The following is presented as part of The Columbian’s Opinion content, which offers a point of view in order to provoke thought and debate of civic issues. Opinions represent the viewpoint of the author. Unsigned editorials represent the consensus opinion of The Columbian’s editorial board, which operates independently of the news department.
Senate Minority Leader Mitch McConnell told Republican senators that their vote on impeachment should be based on “conscience.”
Conscience? It apparently has less of a presence on Capitol Hill than partisan identity.
Consider the words of Sen. Josh Hawley, R-Mo., a likely presidential hopeful in 2024 anxious to court the Trump vote.
During a Fox News interview last week, Hawley charged the impeachment effort is a “totally illegitimate” and has “no basis in the Constitution.” And he chastised Democrats for trying to “silence and write out” the votes of 74 million Trump supporters.

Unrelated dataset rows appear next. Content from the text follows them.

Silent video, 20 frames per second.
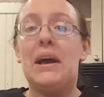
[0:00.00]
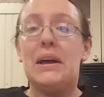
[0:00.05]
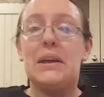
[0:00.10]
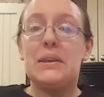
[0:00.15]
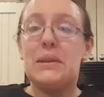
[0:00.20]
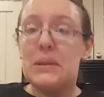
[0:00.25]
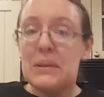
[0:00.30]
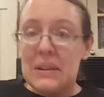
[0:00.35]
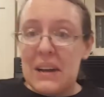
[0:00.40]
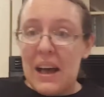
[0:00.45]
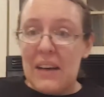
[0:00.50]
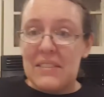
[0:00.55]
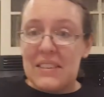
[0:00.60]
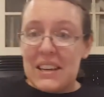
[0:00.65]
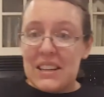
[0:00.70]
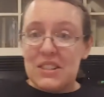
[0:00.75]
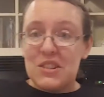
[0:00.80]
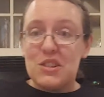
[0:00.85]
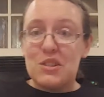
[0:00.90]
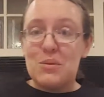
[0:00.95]
You don't have to
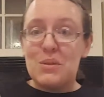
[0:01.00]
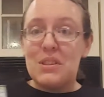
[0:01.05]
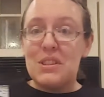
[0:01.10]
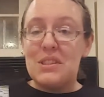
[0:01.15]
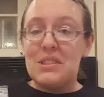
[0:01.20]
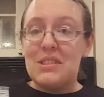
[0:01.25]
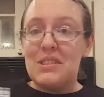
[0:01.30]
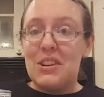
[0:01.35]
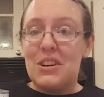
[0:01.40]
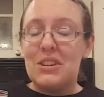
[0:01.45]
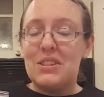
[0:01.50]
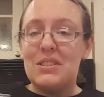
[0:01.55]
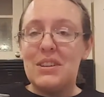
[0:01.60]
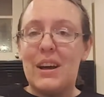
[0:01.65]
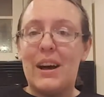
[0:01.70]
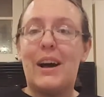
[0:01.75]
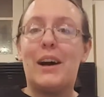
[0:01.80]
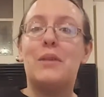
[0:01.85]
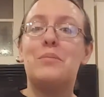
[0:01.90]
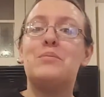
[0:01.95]
get yours with large
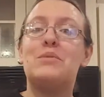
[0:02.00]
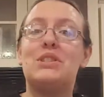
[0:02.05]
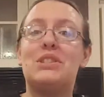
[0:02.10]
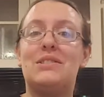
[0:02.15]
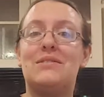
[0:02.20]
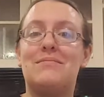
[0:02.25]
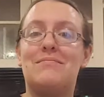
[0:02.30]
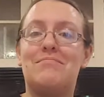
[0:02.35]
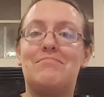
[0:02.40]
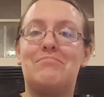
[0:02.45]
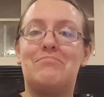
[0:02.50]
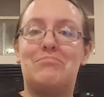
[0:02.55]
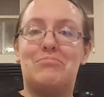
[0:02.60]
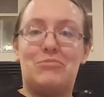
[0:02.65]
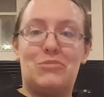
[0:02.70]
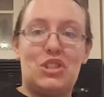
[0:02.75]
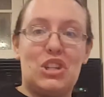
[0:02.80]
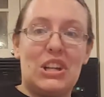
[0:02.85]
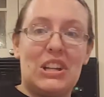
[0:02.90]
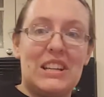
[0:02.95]

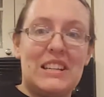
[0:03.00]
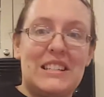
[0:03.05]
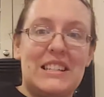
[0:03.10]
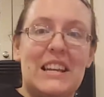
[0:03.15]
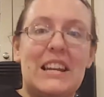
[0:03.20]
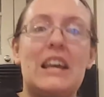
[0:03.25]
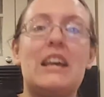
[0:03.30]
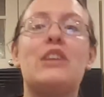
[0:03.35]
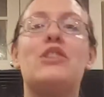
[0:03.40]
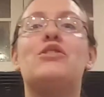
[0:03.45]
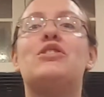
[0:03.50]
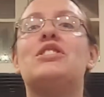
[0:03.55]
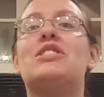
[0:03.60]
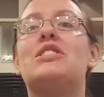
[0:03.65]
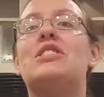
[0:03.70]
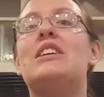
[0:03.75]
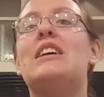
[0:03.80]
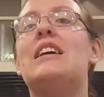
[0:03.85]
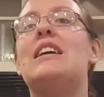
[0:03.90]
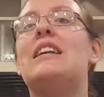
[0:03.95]
chilies in it. You
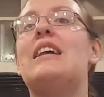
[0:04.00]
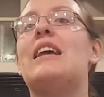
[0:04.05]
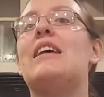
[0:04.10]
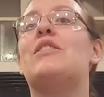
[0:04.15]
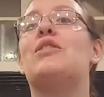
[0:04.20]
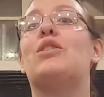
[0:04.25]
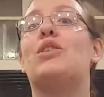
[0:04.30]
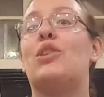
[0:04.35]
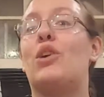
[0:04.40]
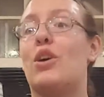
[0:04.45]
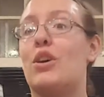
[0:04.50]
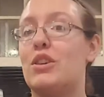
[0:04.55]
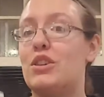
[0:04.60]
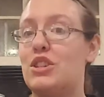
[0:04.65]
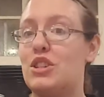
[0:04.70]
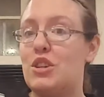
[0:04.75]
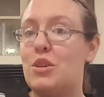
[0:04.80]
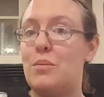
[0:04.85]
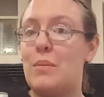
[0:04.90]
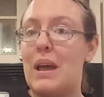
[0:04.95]
just need either a
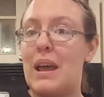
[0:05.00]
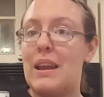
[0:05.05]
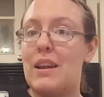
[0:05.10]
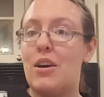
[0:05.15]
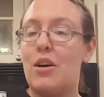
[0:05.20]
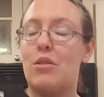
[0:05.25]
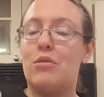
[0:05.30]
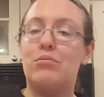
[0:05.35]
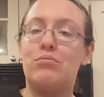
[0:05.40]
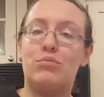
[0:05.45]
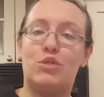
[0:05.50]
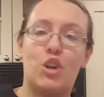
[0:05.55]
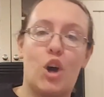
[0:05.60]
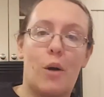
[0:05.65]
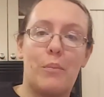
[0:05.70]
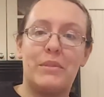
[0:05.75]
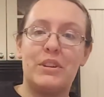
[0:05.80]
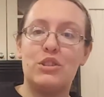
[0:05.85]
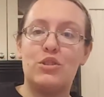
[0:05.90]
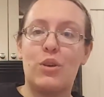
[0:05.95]
large tomato,
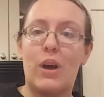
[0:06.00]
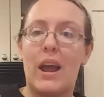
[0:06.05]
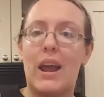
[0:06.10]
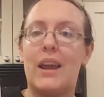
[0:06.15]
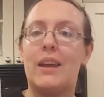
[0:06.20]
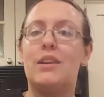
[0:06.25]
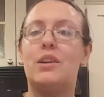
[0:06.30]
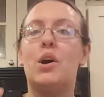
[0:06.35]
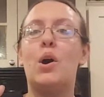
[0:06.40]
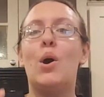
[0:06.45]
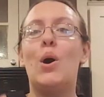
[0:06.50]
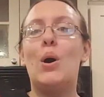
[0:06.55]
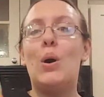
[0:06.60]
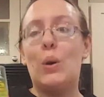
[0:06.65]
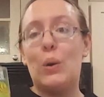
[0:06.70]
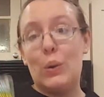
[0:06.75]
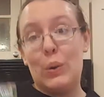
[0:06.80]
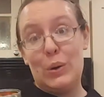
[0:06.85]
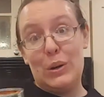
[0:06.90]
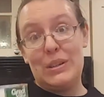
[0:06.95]
chopped and drained,
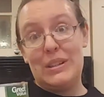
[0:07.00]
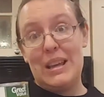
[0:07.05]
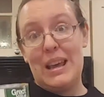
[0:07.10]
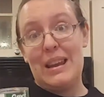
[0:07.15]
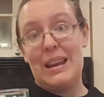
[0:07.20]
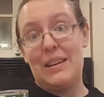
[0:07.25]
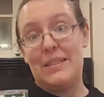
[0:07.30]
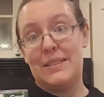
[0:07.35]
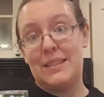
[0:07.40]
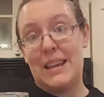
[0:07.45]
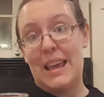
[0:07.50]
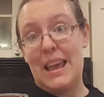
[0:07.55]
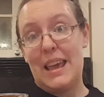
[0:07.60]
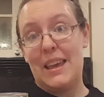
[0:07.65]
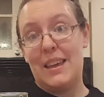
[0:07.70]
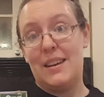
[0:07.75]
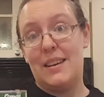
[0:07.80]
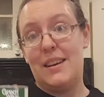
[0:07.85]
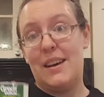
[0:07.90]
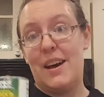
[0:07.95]
or a 10-ounce
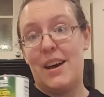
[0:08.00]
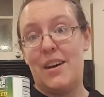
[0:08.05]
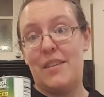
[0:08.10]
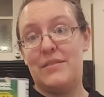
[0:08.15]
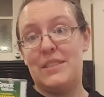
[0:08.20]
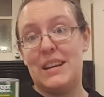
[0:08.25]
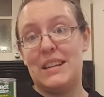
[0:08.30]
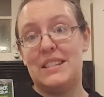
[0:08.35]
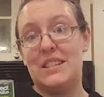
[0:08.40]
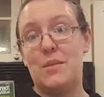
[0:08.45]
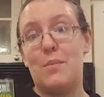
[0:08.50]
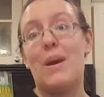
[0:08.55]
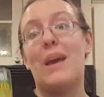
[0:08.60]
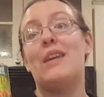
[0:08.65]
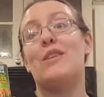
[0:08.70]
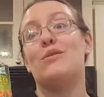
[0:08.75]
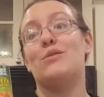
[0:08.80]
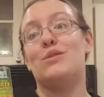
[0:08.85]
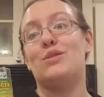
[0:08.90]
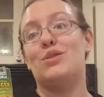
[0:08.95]
can of diced
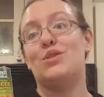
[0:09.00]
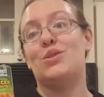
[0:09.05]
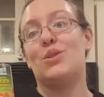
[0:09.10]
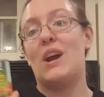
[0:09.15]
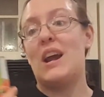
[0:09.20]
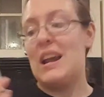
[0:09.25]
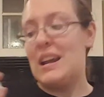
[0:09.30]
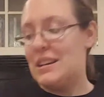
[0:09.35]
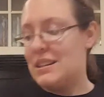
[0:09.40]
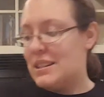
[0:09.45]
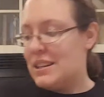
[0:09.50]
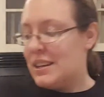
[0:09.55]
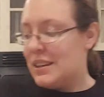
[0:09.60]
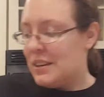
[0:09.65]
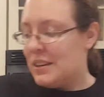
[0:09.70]
tomatoes, drained.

Thing is, Hawley has no credibility when it comes to legitimacy. Hawley was ready to overrule 81 million votes legally cast for now-President Joe Biden.
In December, when Hawley announced he would not vote to certify the Electoral College vote, he gave birth to the fantasy that on Jan. 6, Donald Trump’s most outraged supporters somehow could persuade Congress to overturn, rather than certify, Electoral College results putting Biden in the White House. Consequences? Not an issue.
Up until Hawley’s announcement, Washington had expected Trump’s claims he actually won the election would fizzle when Congress did its job on Jan. 6.
Instead, there was mayhem and death.
Hawley also called impeachment a “political vendetta” and a waste of time when Washington should be concentrating in getting out vaccines to the American public.
If only Hawley had thought about sticking to the Senate’s business before he blew up the Republican Party.
I’ve listened to objections to this impeachment, and yes, they point to a double standard.
If it’s so wrong to challenge the outcome of an election, Trump supporters ask, why make Rep. Jamie Raskin, D-Md., the head House impeachment prosecutor? Raskin, after all, challenged Florida’s pro-Trump electoral vote on technical grounds in 2017.
Be it noted that then-Vice President Biden ruled Raskin out of order. And that was the end of that.
When leftists torched American cities during protests ostensibly meant to promote social justice, Democratic politicians weren’t put in a position where they were expected to forcefully denounce violence generated on their side of the aisle.
Months after the riots began, Biden issued a statement in which he actually blamed Trump for inflaming the country.
Last week, Sen. Rand Paul, R-Ky., asked on Fox News where the outrage was when protesters of police shootings accosted his wife and him after they attended Trump’s Republican National Convention acceptance speech on the South Lawn.
To those who say that Trump’s remarks incited a riot, Paul added, he never used that standard on Sen. Bernie Sanders after a left-wing activist who had volunteered on Sanders’ campaign shot Rep. Steve Scalise, R-La., during softball practice.
Paul has a point, but it is dwarfed by the enormity of what happened on Jan. 6. Egged on by a president who falsely claimed the election was stolen from him, partisans stormed the Capitol to overturn an election by force.
If Hawley hadn’t proposed trying to pressure Congress to do something it was not entitled to do, there may not have been a riot on Jan. 6.
So, I guess it’s too bad Hawley has issues with impeachment. But really, he only has himself to blame.